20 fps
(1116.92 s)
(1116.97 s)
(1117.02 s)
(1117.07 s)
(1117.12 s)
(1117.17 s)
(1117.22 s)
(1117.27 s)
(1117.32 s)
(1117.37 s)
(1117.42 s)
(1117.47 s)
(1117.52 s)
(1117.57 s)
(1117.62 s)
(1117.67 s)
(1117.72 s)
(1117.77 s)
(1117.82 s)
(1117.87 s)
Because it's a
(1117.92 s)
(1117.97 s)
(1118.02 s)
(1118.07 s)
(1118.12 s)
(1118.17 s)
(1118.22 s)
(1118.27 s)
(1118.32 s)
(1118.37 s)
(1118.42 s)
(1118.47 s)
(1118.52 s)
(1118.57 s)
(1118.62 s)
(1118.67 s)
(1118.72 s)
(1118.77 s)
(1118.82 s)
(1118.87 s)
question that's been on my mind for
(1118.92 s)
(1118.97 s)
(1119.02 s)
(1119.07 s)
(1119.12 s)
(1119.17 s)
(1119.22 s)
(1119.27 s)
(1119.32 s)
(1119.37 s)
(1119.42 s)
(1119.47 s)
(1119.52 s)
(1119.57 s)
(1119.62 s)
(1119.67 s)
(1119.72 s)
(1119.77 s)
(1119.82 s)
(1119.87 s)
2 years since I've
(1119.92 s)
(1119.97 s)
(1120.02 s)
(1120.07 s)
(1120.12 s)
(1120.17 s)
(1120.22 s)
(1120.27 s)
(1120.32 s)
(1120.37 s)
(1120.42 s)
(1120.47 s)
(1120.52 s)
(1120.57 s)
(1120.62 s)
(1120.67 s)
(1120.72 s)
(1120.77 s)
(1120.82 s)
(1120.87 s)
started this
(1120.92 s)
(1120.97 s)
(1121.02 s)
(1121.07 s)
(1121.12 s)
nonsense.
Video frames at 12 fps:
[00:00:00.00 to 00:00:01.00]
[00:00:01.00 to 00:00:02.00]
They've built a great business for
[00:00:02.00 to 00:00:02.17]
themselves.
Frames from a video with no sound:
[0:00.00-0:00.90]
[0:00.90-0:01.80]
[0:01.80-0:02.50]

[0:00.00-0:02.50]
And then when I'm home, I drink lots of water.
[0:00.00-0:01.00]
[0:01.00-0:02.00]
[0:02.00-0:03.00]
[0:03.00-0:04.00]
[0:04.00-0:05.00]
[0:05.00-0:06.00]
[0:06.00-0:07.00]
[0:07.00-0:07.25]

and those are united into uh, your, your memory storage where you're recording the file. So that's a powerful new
━━━
Reproduce verbatim only the segment of the listing bounded by the line containing "(1117.82 s)" and the line containing "(1120.47 s)", with both boundary lines included.

(1117.82 s)
(1117.87 s)
Because it's a
(1117.92 s)
(1117.97 s)
(1118.02 s)
(1118.07 s)
(1118.12 s)
(1118.17 s)
(1118.22 s)
(1118.27 s)
(1118.32 s)
(1118.37 s)
(1118.42 s)
(1118.47 s)
(1118.52 s)
(1118.57 s)
(1118.62 s)
(1118.67 s)
(1118.72 s)
(1118.77 s)
(1118.82 s)
(1118.87 s)
question that's been on my mind for
(1118.92 s)
(1118.97 s)
(1119.02 s)
(1119.07 s)
(1119.12 s)
(1119.17 s)
(1119.22 s)
(1119.27 s)
(1119.32 s)
(1119.37 s)
(1119.42 s)
(1119.47 s)
(1119.52 s)
(1119.57 s)
(1119.62 s)
(1119.67 s)
(1119.72 s)
(1119.77 s)
(1119.82 s)
(1119.87 s)
2 years since I've
(1119.92 s)
(1119.97 s)
(1120.02 s)
(1120.07 s)
(1120.12 s)
(1120.17 s)
(1120.22 s)
(1120.27 s)
(1120.32 s)
(1120.37 s)
(1120.42 s)
(1120.47 s)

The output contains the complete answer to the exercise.